Yes. You are right.

On Tue, Nov 13, 2018 at 7:32 AM DImuthu Upeksha <dimuthu.upeks...@gmail.com>
wrote:

> Hi Junkai,
>
> Thanks a lot. I'll try with expiry time then. Is this[1] the place where
> Helix has implemented this logic? If that so, default expiry time should be
> 24 hours. Am I right?
>
> [1]
>
> https://github.com/apache/helix/blob/master/helix-core/src/main/java/org/apache/helix/task/TaskUtil.java#L711
>
> Thanks
> Dimuthu
>
> On Mon, Nov 12, 2018 at 10:17 PM Xue Junkai <junkai....@gmail.com> wrote:
>
> > 1 and 2 are correct. 3 is wrong.
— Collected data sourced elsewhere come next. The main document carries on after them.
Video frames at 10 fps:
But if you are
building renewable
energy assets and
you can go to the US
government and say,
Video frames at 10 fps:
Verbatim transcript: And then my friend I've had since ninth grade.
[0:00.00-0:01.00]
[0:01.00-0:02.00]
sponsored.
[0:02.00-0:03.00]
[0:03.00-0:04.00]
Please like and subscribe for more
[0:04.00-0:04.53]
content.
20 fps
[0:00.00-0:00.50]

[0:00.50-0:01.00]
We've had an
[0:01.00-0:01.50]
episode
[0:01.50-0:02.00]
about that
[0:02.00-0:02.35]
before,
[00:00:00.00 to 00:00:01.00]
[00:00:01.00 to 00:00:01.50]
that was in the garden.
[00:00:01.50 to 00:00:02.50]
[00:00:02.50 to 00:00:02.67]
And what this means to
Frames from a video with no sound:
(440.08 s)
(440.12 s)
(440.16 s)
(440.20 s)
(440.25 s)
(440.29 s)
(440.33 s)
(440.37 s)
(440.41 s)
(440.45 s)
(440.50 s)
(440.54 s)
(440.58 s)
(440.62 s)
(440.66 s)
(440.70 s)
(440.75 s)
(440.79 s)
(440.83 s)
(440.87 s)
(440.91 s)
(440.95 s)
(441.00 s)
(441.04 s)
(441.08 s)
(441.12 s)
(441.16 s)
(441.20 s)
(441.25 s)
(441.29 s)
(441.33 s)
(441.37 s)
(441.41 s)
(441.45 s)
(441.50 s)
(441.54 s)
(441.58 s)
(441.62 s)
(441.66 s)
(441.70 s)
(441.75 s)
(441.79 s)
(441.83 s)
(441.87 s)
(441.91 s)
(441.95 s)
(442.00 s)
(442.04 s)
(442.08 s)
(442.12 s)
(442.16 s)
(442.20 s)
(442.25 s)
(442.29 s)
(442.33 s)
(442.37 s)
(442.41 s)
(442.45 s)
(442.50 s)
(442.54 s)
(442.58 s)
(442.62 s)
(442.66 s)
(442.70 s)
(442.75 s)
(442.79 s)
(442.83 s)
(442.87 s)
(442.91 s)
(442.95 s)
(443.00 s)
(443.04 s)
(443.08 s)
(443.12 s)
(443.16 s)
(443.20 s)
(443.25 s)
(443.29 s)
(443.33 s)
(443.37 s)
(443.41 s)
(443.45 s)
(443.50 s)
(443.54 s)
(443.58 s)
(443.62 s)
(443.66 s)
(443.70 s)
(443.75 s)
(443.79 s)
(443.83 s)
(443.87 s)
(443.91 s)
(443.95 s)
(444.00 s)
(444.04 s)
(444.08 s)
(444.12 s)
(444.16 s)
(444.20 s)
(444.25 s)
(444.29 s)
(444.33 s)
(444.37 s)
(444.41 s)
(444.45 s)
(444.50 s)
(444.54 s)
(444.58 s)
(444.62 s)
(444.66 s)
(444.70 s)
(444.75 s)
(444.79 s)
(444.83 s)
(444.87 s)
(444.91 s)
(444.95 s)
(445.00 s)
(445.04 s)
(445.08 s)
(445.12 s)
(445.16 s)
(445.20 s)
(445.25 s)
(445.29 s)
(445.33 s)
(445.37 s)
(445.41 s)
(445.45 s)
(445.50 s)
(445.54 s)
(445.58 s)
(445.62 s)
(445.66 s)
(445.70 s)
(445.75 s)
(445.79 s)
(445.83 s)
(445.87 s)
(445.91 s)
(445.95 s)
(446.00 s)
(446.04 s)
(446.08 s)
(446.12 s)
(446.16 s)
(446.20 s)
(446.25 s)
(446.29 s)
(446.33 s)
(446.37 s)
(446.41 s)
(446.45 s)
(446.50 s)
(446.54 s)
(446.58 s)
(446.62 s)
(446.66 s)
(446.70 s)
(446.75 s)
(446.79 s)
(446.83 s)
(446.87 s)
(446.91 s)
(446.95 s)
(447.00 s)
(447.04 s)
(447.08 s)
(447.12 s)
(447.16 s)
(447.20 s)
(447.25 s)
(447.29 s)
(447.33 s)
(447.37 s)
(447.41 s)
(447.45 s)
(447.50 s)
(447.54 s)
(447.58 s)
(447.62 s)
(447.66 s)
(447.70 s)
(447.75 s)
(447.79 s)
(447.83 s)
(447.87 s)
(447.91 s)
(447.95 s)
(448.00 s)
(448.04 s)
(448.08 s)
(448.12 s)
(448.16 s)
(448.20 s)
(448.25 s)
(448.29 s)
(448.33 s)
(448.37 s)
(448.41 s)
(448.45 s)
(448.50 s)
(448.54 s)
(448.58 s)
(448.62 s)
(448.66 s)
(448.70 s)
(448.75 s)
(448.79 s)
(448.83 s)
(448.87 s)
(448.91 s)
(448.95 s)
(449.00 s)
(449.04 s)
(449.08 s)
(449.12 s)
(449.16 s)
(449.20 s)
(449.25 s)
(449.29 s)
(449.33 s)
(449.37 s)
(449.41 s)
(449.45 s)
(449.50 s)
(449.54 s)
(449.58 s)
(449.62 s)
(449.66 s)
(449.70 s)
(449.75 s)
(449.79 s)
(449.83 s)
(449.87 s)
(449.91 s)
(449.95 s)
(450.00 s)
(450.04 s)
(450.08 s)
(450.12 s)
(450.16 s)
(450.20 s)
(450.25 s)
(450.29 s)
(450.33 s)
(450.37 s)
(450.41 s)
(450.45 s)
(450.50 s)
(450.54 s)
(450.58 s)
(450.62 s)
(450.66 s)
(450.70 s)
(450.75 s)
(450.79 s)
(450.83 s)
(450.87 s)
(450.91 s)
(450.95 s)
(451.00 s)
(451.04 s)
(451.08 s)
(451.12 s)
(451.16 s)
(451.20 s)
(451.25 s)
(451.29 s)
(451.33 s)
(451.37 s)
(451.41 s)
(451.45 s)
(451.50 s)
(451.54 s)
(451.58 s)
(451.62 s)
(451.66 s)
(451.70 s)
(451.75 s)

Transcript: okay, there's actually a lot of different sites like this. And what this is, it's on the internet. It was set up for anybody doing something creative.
The expiry time start counting only when
> > the workflow is completed. If it is not scheduled ( dont have enought
> > resource) or still running, Helix never deletes it.
> >
> >
> >
> > On Sun, Nov 11, 2018 at 8:01 PM DImuthu Upeksha <
> > dimuthu.upeks...@gmail.com> wrote:
> >
> >> Hi Junkai,
> >>
> >> Thanks for the clarification. That helped a lot.
> >>
> >> I our case, each of the task of the workflow are depending on the
> previous
> >> task. So there is no parallel execution. And we are not using Job
> Queues.
> >>
> >> Regarding the expiry time, what are the rules that you are imposing on
> >> that? For example let's say I setup an expiry time to 2 hours, I assume
> >> following situations are covered in Helix,
> >>
> >> 1. Even though the workflow is completed before 2 hours, resources
> related
> >> to that workflow will not be cleared until 2 hours are elapsed and
> exactly
> >> after 2 hours, all the resources will be cleared by the framework.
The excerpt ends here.